== Record extracts

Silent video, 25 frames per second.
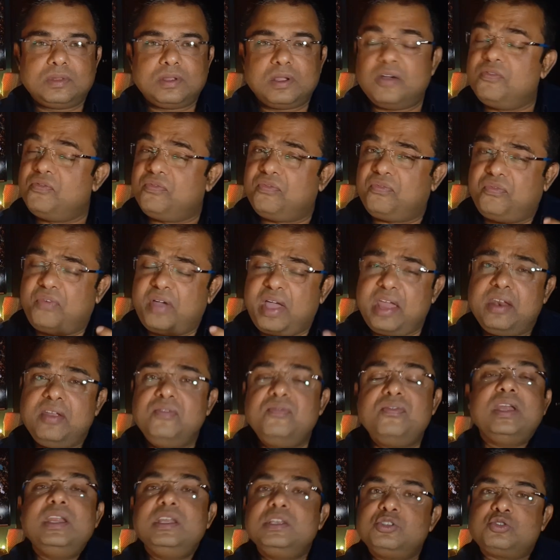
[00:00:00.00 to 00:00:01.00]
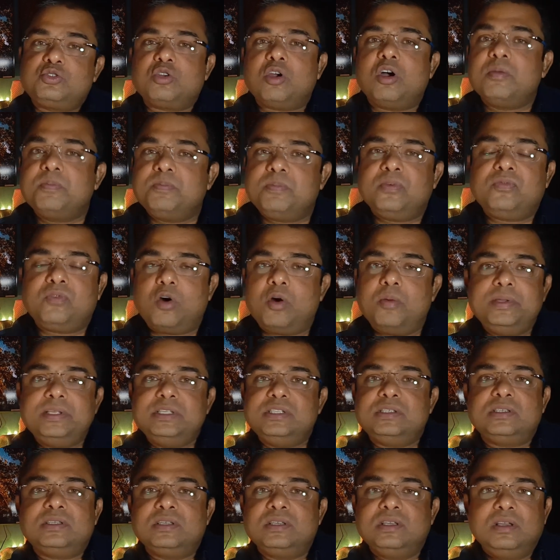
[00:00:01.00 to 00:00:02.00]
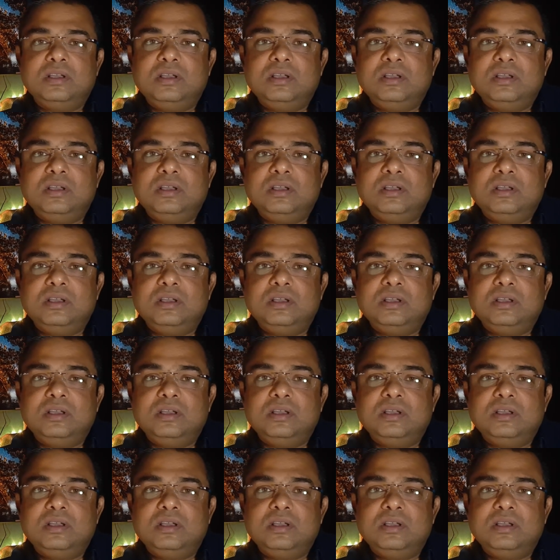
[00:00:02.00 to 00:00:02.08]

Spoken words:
A very, very strong performance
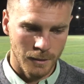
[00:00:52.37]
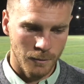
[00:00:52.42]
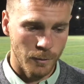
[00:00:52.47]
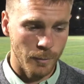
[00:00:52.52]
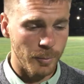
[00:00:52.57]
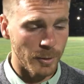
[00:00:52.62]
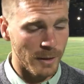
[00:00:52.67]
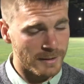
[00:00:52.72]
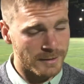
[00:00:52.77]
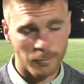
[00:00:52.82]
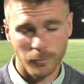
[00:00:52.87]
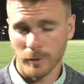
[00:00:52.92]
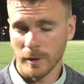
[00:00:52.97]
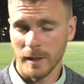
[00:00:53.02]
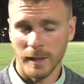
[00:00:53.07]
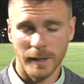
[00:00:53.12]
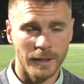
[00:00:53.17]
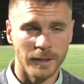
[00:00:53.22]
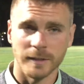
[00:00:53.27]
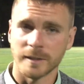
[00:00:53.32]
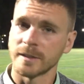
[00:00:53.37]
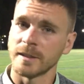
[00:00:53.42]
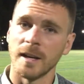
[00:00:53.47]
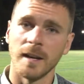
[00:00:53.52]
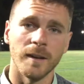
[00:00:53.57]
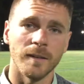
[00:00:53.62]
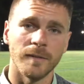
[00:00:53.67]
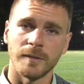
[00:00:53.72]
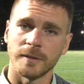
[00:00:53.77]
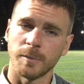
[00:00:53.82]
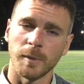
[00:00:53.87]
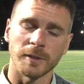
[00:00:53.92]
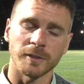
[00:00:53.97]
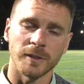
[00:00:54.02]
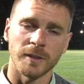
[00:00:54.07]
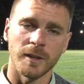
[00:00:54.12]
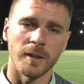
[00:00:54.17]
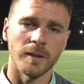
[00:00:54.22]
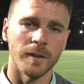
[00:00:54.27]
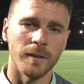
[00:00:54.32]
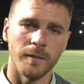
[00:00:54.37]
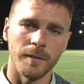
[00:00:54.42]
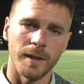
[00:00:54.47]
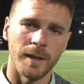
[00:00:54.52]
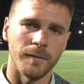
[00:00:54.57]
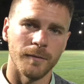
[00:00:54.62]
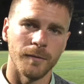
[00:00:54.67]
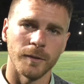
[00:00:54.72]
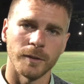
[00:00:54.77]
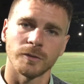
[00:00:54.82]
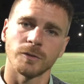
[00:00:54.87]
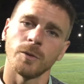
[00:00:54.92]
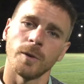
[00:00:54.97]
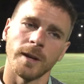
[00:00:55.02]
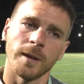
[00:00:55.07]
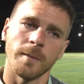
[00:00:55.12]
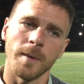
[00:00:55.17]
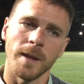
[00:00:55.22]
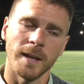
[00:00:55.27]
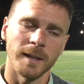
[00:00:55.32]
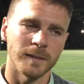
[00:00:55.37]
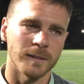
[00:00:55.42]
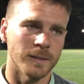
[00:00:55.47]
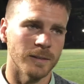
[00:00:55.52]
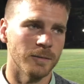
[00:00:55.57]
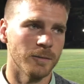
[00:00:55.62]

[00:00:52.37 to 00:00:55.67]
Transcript: we played some really good stuff, especially that, that first 20 minutes,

====

▶ What you are asked to do:
Drop the pictures and reproduce the rest of the data above exactly.

▶ Answer area:
Silent video, 25 frames per second.
[00:00:00.00 to 00:00:01.00]
[00:00:01.00 to 00:00:02.00]
[00:00:02.00 to 00:00:02.08]

Spoken words:
A very, very strong performance
[00:00:52.37]
[00:00:52.42]
[00:00:52.47]
[00:00:52.52]
[00:00:52.57]
[00:00:52.62]
[00:00:52.67]
[00:00:52.72]
[00:00:52.77]
[00:00:52.82]
[00:00:52.87]
[00:00:52.92]
[00:00:52.97]
[00:00:53.02]
[00:00:53.07]
[00:00:53.12]
[00:00:53.17]
[00:00:53.22]
[00:00:53.27]
[00:00:53.32]
[00:00:53.37]
[00:00:53.42]
[00:00:53.47]
[00:00:53.52]
[00:00:53.57]
[00:00:53.62]
[00:00:53.67]
[00:00:53.72]
[00:00:53.77]
[00:00:53.82]
[00:00:53.87]
[00:00:53.92]
[00:00:53.97]
[00:00:54.02]
[00:00:54.07]
[00:00:54.12]
[00:00:54.17]
[00:00:54.22]
[00:00:54.27]
[00:00:54.32]
[00:00:54.37]
[00:00:54.42]
[00:00:54.47]
[00:00:54.52]
[00:00:54.57]
[00:00:54.62]
[00:00:54.67]
[00:00:54.72]
[00:00:54.77]
[00:00:54.82]
[00:00:54.87]
[00:00:54.92]
[00:00:54.97]
[00:00:55.02]
[00:00:55.07]
[00:00:55.12]
[00:00:55.17]
[00:00:55.22]
[00:00:55.27]
[00:00:55.32]
[00:00:55.37]
[00:00:55.42]
[00:00:55.47]
[00:00:55.52]
[00:00:55.57]
[00:00:55.62]

[00:00:52.37 to 00:00:55.67]
Transcript: we played some really good stuff, especially that, that first 20 minutes,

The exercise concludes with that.